(Provided records Opens)

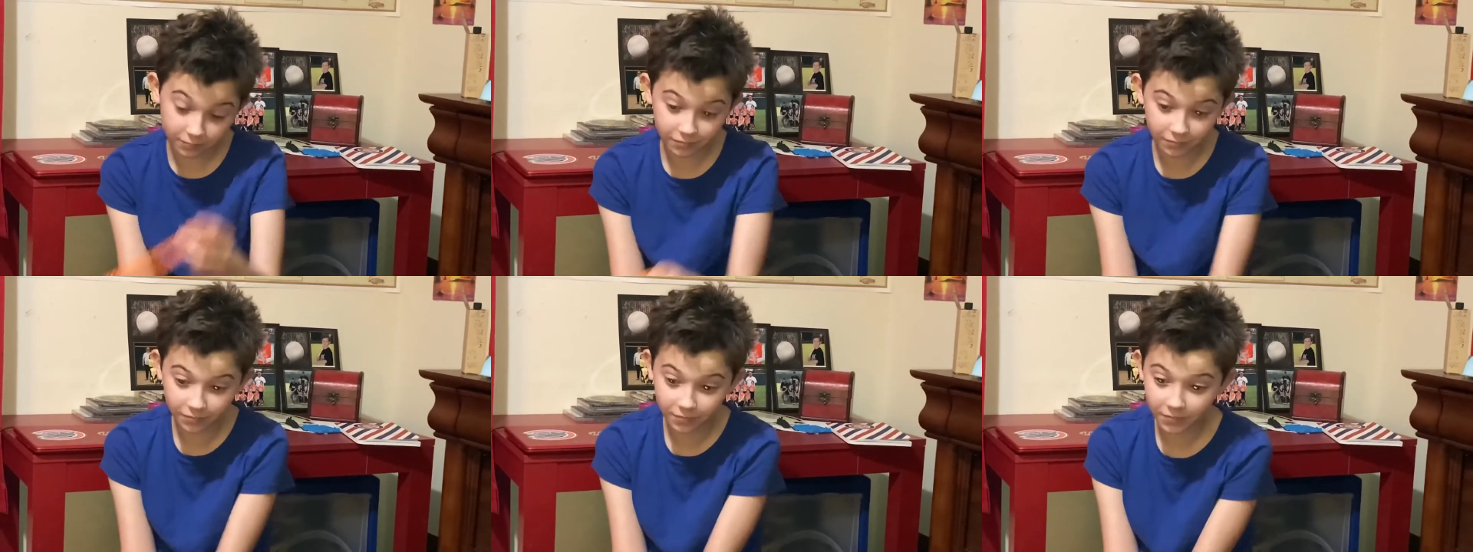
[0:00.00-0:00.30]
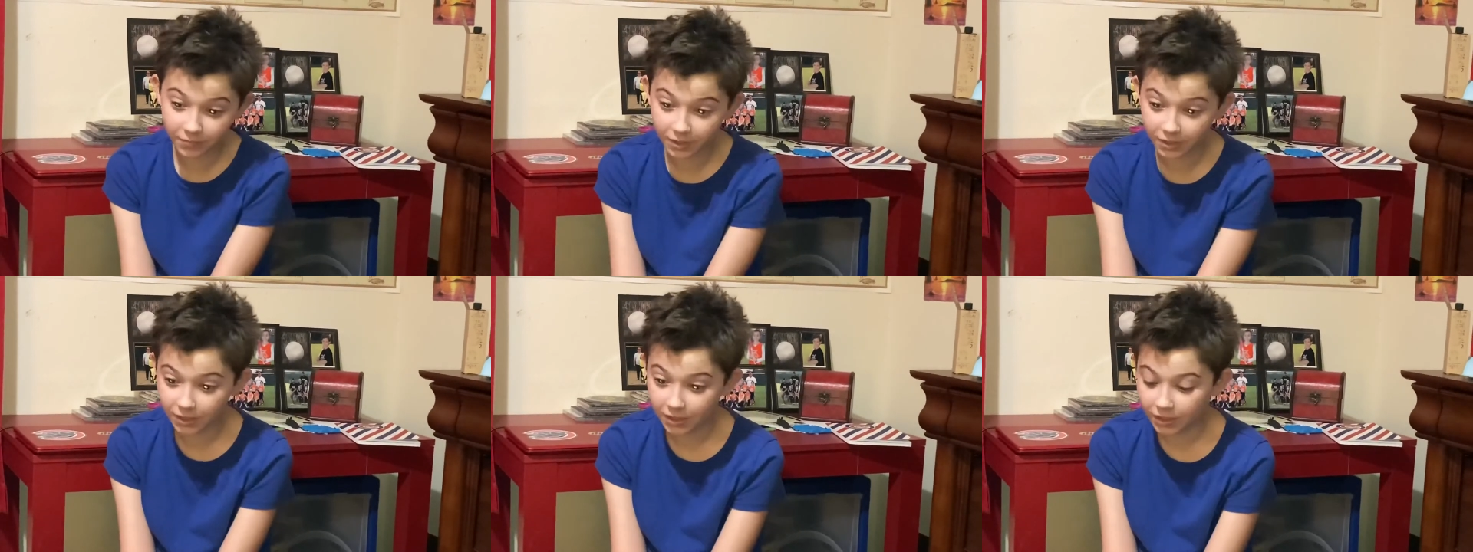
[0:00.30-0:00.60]

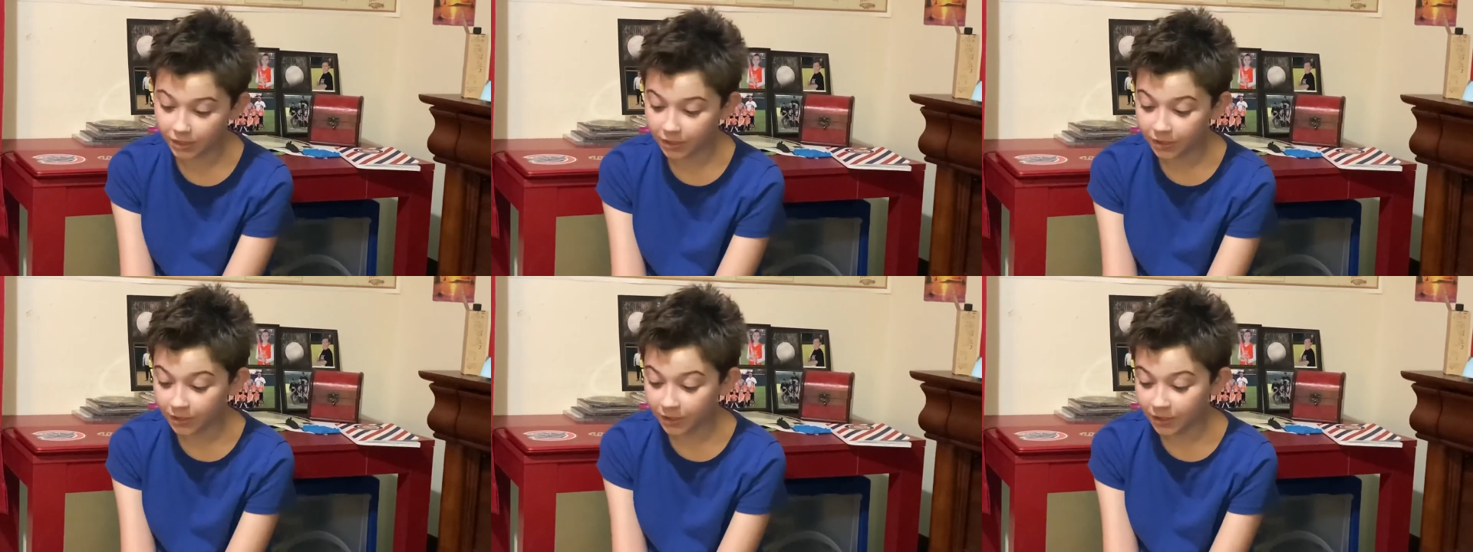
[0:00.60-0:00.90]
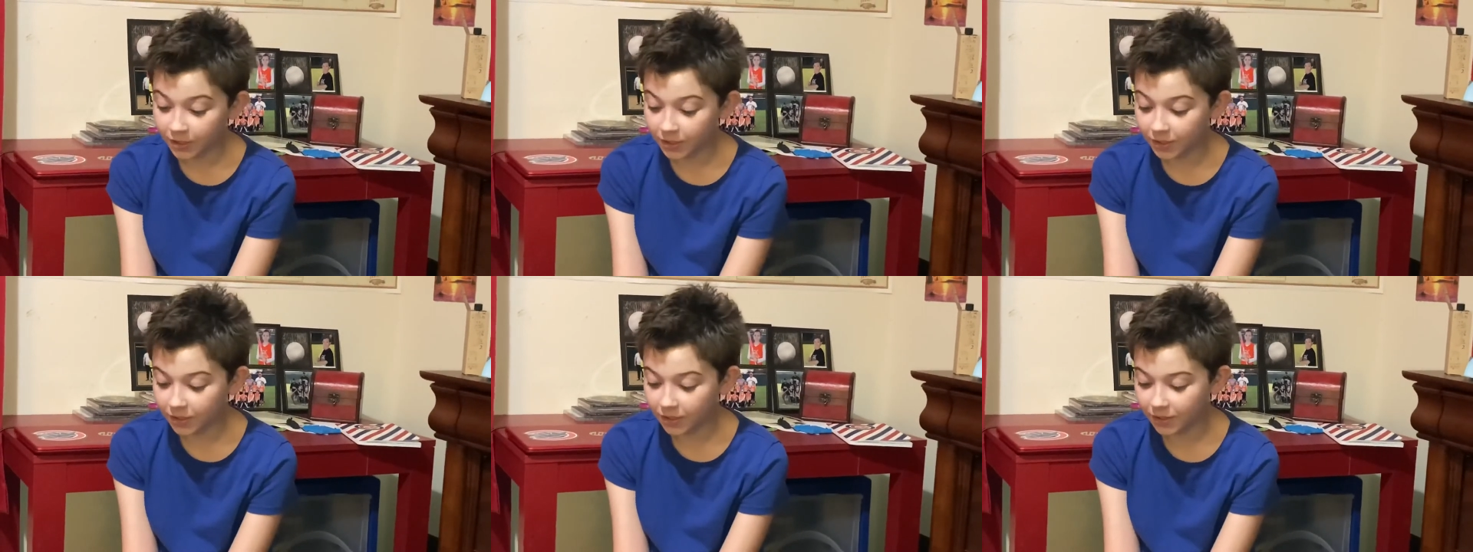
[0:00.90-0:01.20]

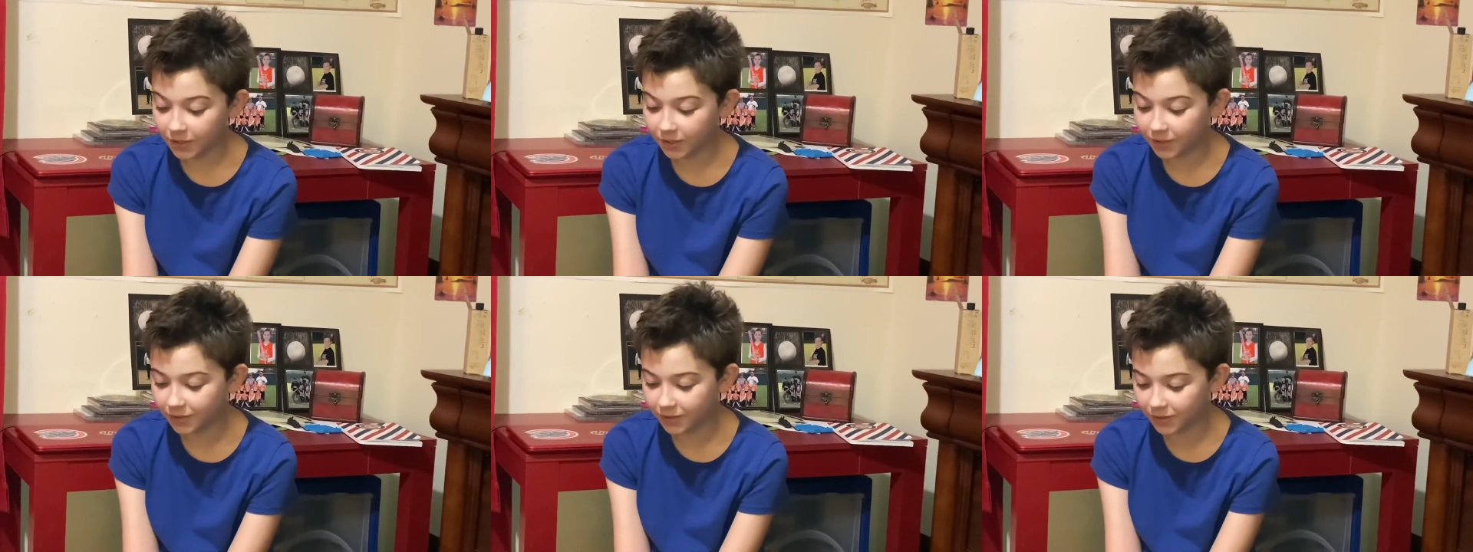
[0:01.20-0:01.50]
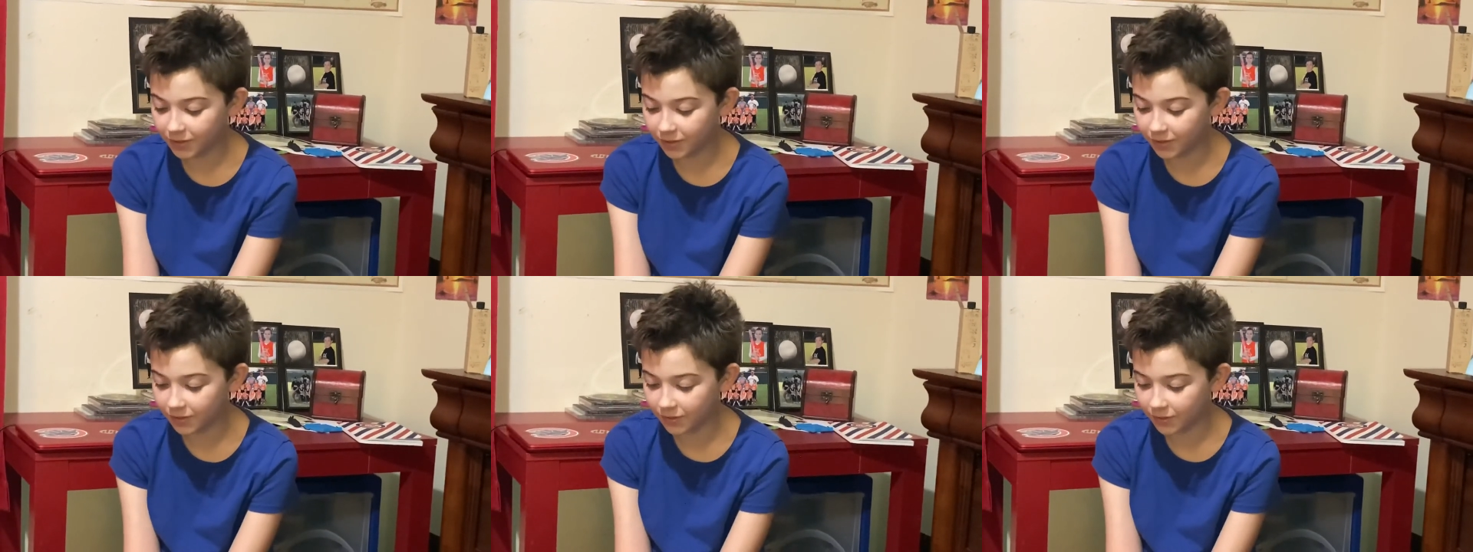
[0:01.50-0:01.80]
No one is speaking in this clip.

(Provided records Closes)

** Goal of the exercise **
Copy each entry exactly, with no pictures.

** Answer to this problem **
[0:00.00-0:00.30]
[0:00.30-0:00.60]

[0:00.60-0:00.90]
[0:00.90-0:01.20]

[0:01.20-0:01.50]
[0:01.50-0:01.80]
No one is speaking in this clip.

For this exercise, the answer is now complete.